■ WHAT YOU SHOULD DO
An exact transcription is needed of the lines below from the one with "Silent video, 10 frames per second." through the one with "[0:05.40-0:06.30]", with no other lines and no pictures.

■ SOURCE INFORMATION
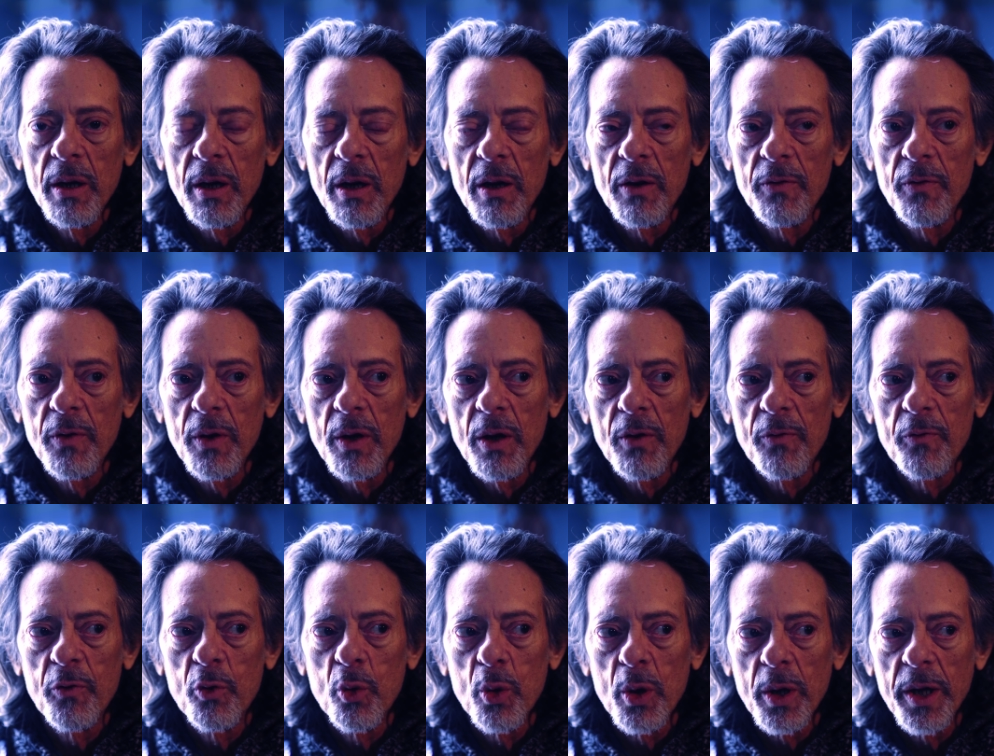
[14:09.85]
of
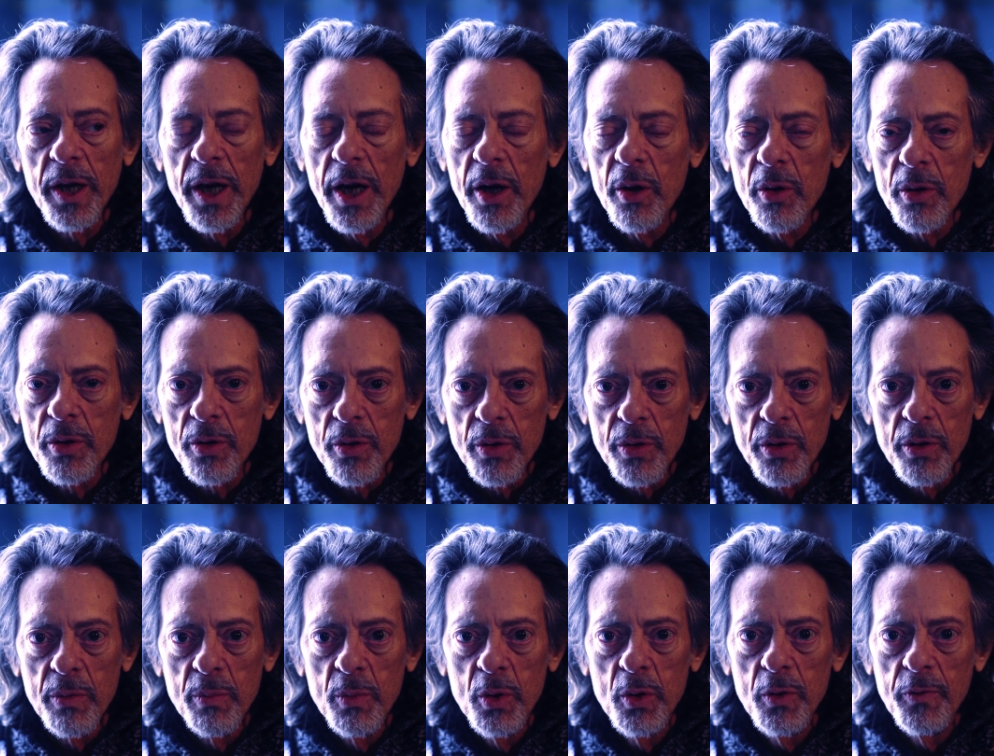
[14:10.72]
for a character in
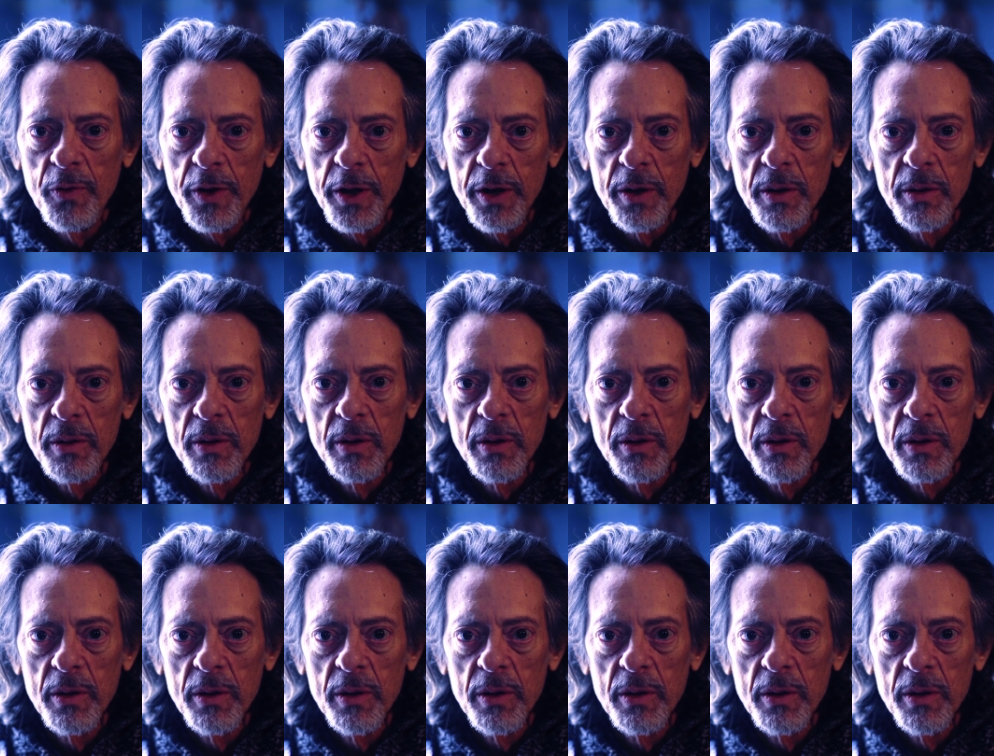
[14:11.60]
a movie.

==

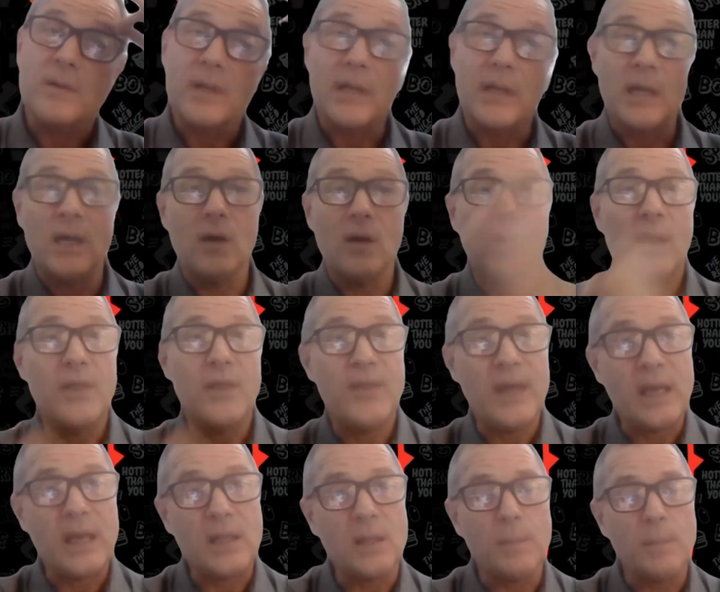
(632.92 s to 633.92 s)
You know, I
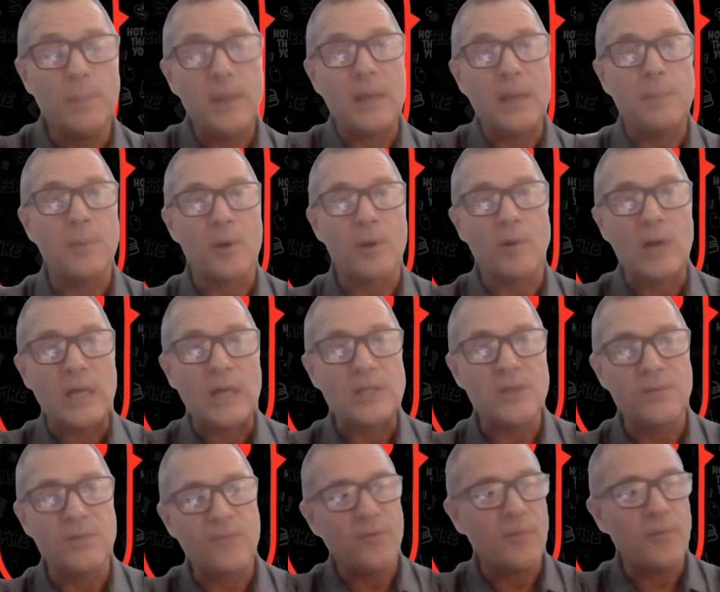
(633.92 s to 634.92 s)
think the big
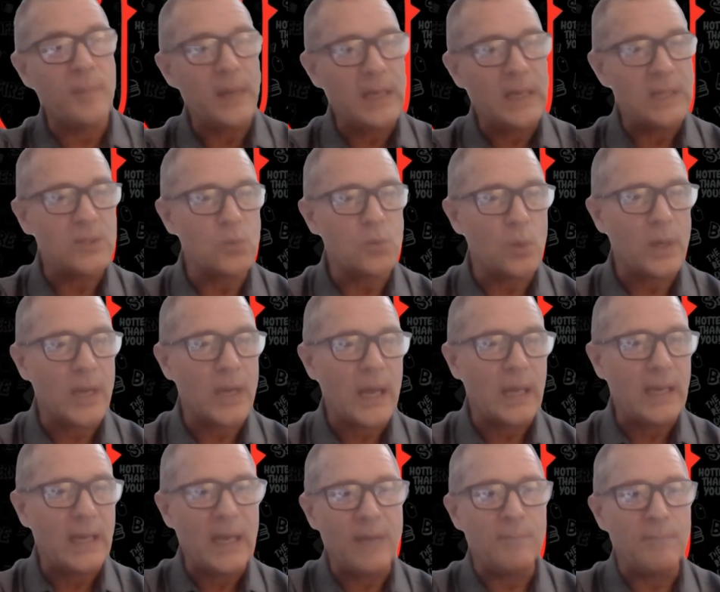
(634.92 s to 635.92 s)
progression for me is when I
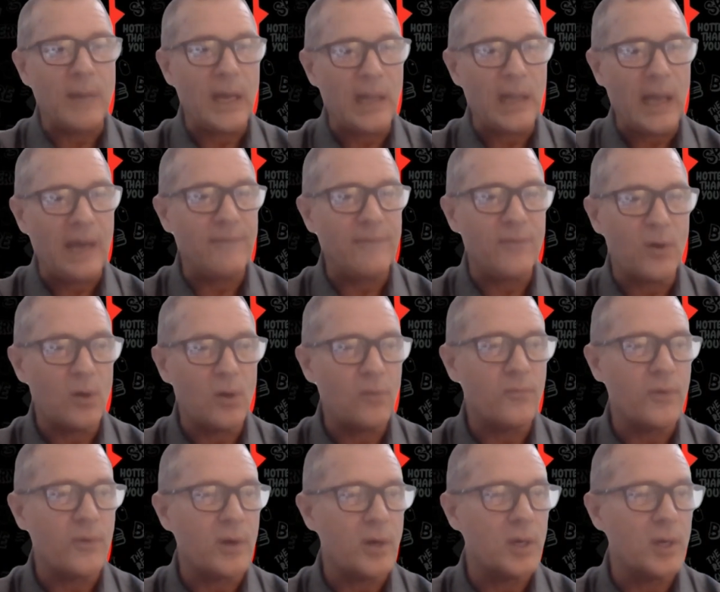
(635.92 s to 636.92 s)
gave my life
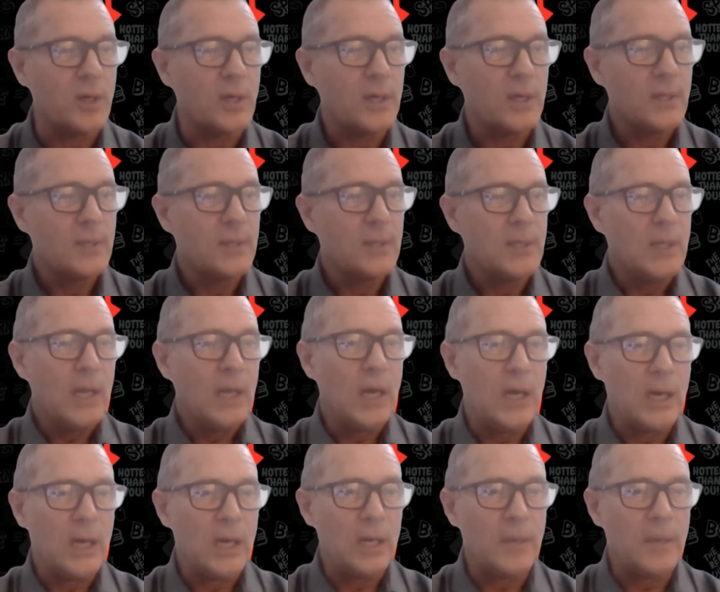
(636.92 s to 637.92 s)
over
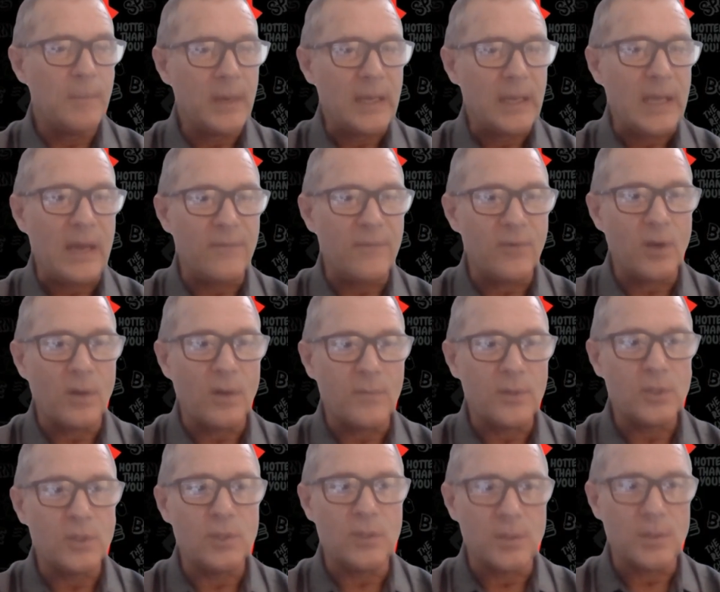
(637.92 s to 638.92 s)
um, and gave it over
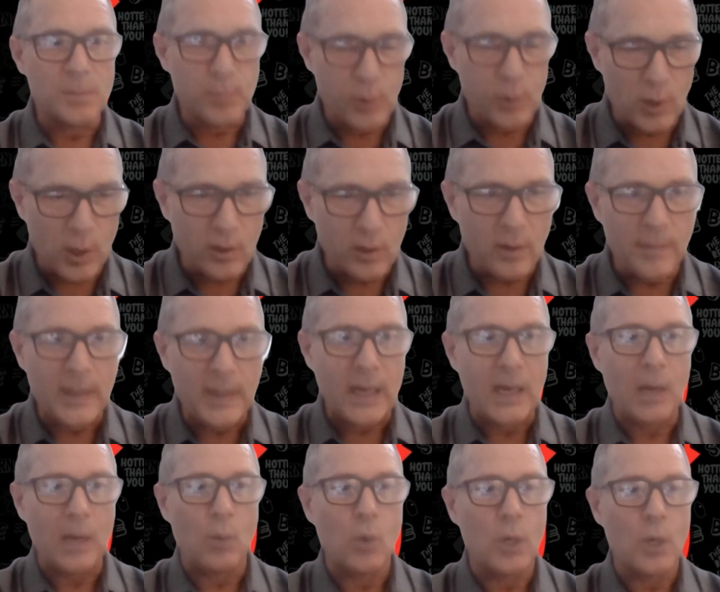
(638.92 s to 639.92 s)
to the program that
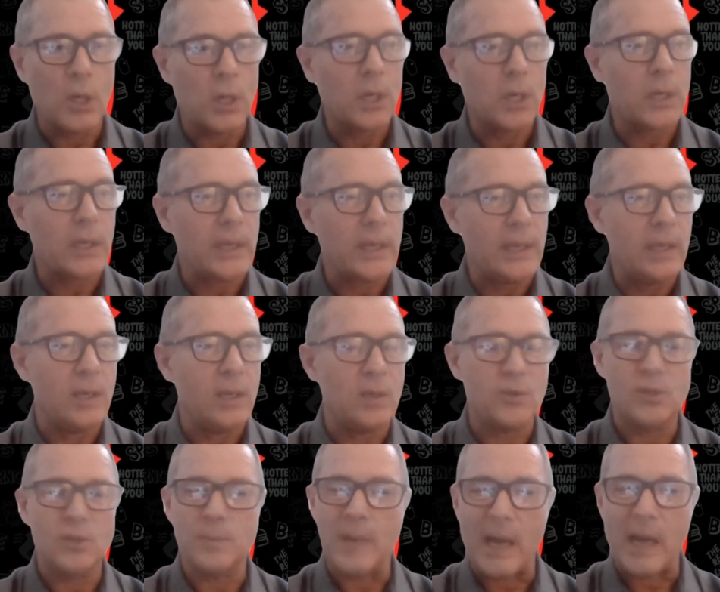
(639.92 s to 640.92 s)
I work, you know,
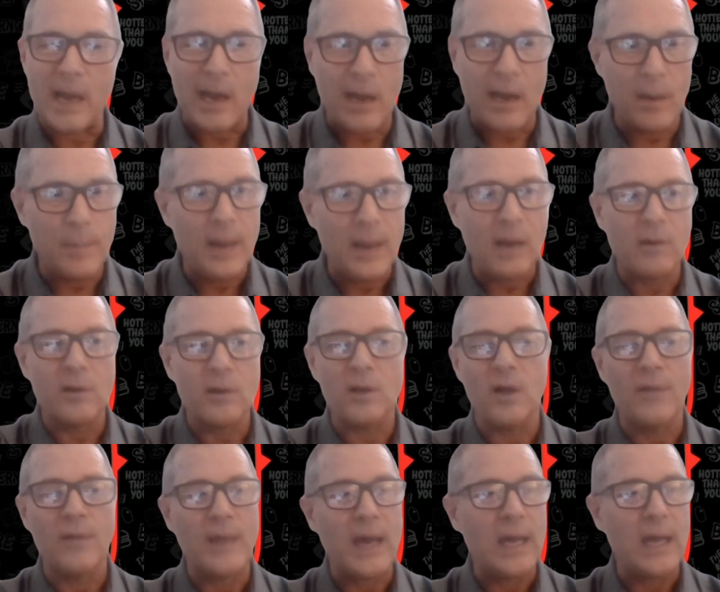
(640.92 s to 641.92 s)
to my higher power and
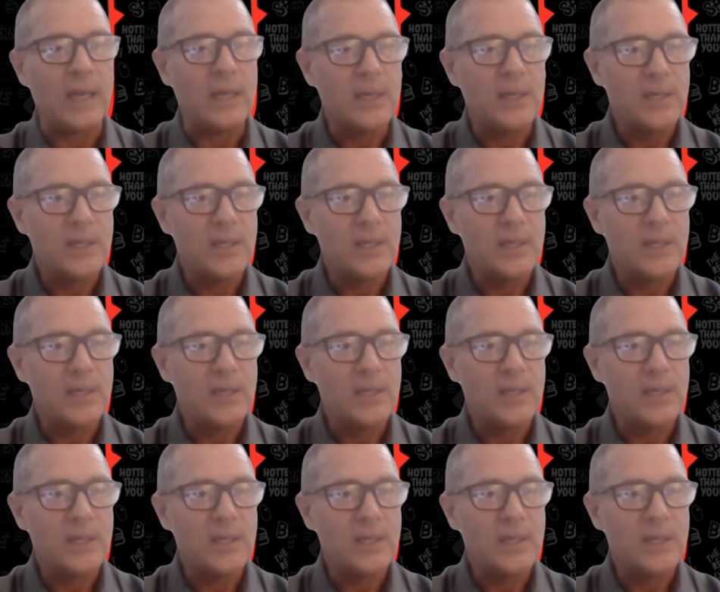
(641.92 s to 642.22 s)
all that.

---

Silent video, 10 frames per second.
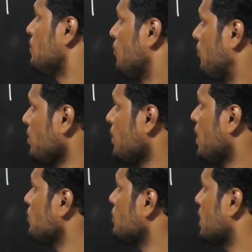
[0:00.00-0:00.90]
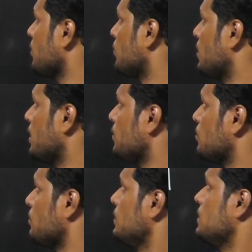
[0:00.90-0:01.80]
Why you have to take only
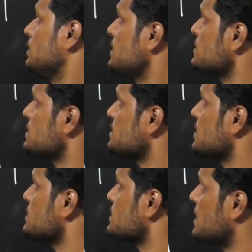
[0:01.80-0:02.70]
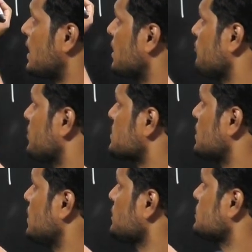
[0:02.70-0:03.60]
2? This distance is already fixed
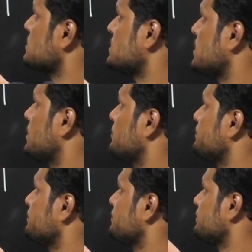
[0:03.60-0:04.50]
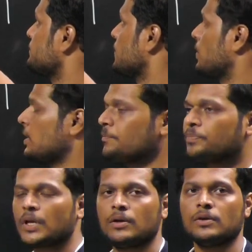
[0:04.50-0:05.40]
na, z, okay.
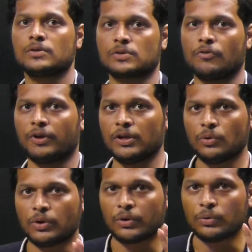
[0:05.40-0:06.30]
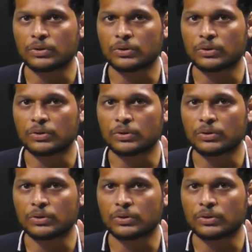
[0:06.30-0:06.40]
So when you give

■ REPLY
Silent video, 10 frames per second.
[0:00.00-0:00.90]
[0:00.90-0:01.80]
Why you have to take only
[0:01.80-0:02.70]
[0:02.70-0:03.60]
2? This distance is already fixed
[0:03.60-0:04.50]
[0:04.50-0:05.40]
na, z, okay.
[0:05.40-0:06.30]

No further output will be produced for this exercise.